**PROBLEM**
Go to the line holding "Video frames at" in the data below and repeat it exactly, then each line after it up to and including the one holding "Lip reading: Thank". Omit pictures.

**DATA SHOWN**
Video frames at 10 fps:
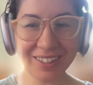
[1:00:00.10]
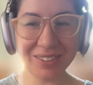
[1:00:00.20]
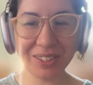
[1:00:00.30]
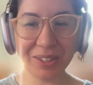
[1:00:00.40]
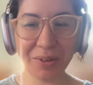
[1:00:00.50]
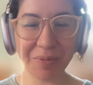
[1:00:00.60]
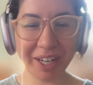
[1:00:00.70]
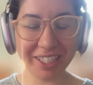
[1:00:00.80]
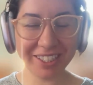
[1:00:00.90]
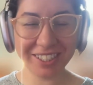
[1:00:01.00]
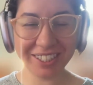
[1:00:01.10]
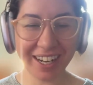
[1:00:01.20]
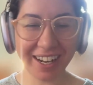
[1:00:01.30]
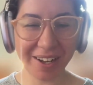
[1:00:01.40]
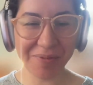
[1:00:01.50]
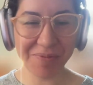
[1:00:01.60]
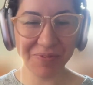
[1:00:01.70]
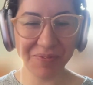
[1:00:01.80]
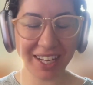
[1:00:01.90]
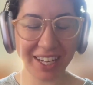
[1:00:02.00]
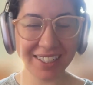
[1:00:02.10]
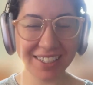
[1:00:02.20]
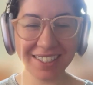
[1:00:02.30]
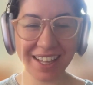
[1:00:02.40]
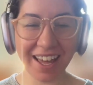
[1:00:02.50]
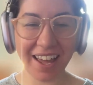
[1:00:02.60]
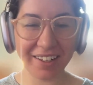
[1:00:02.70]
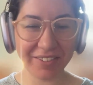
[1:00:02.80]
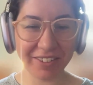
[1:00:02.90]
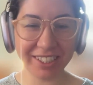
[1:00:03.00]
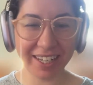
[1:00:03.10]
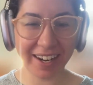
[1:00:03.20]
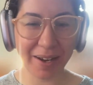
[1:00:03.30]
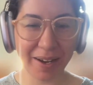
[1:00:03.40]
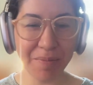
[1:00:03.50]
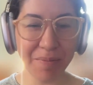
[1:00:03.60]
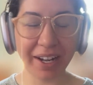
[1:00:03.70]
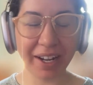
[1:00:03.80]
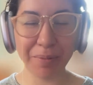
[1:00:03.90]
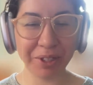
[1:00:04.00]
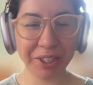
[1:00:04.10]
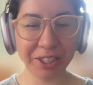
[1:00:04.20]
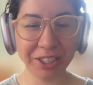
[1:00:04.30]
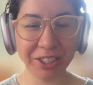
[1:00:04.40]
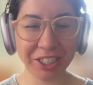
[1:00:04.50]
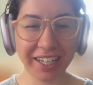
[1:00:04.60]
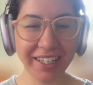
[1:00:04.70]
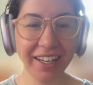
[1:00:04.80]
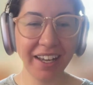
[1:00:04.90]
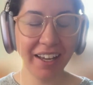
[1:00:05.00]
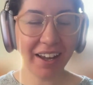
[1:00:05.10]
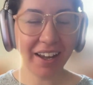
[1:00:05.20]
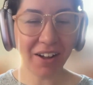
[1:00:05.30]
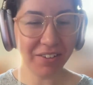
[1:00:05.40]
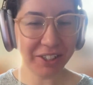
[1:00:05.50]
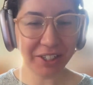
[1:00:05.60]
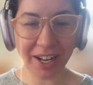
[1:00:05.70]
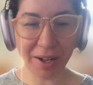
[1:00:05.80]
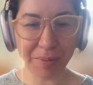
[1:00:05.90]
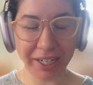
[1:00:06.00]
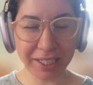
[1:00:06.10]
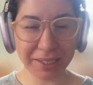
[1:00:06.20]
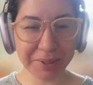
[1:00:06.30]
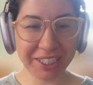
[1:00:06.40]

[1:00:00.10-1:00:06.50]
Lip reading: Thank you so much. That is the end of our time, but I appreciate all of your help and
---
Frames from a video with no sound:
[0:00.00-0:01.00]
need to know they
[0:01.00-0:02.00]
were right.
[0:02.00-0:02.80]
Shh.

**RESPONSE AREA**
Video frames at 10 fps:
[1:00:00.10]
[1:00:00.20]
[1:00:00.30]
[1:00:00.40]
[1:00:00.50]
[1:00:00.60]
[1:00:00.70]
[1:00:00.80]
[1:00:00.90]
[1:00:01.00]
[1:00:01.10]
[1:00:01.20]
[1:00:01.30]
[1:00:01.40]
[1:00:01.50]
[1:00:01.60]
[1:00:01.70]
[1:00:01.80]
[1:00:01.90]
[1:00:02.00]
[1:00:02.10]
[1:00:02.20]
[1:00:02.30]
[1:00:02.40]
[1:00:02.50]
[1:00:02.60]
[1:00:02.70]
[1:00:02.80]
[1:00:02.90]
[1:00:03.00]
[1:00:03.10]
[1:00:03.20]
[1:00:03.30]
[1:00:03.40]
[1:00:03.50]
[1:00:03.60]
[1:00:03.70]
[1:00:03.80]
[1:00:03.90]
[1:00:04.00]
[1:00:04.10]
[1:00:04.20]
[1:00:04.30]
[1:00:04.40]
[1:00:04.50]
[1:00:04.60]
[1:00:04.70]
[1:00:04.80]
[1:00:04.90]
[1:00:05.00]
[1:00:05.10]
[1:00:05.20]
[1:00:05.30]
[1:00:05.40]
[1:00:05.50]
[1:00:05.60]
[1:00:05.70]
[1:00:05.80]
[1:00:05.90]
[1:00:06.00]
[1:00:06.10]
[1:00:06.20]
[1:00:06.30]
[1:00:06.40]

[1:00:00.10-1:00:06.50]
Lip reading: Thank you so much. That is the end of our time, but I appreciate all of your help and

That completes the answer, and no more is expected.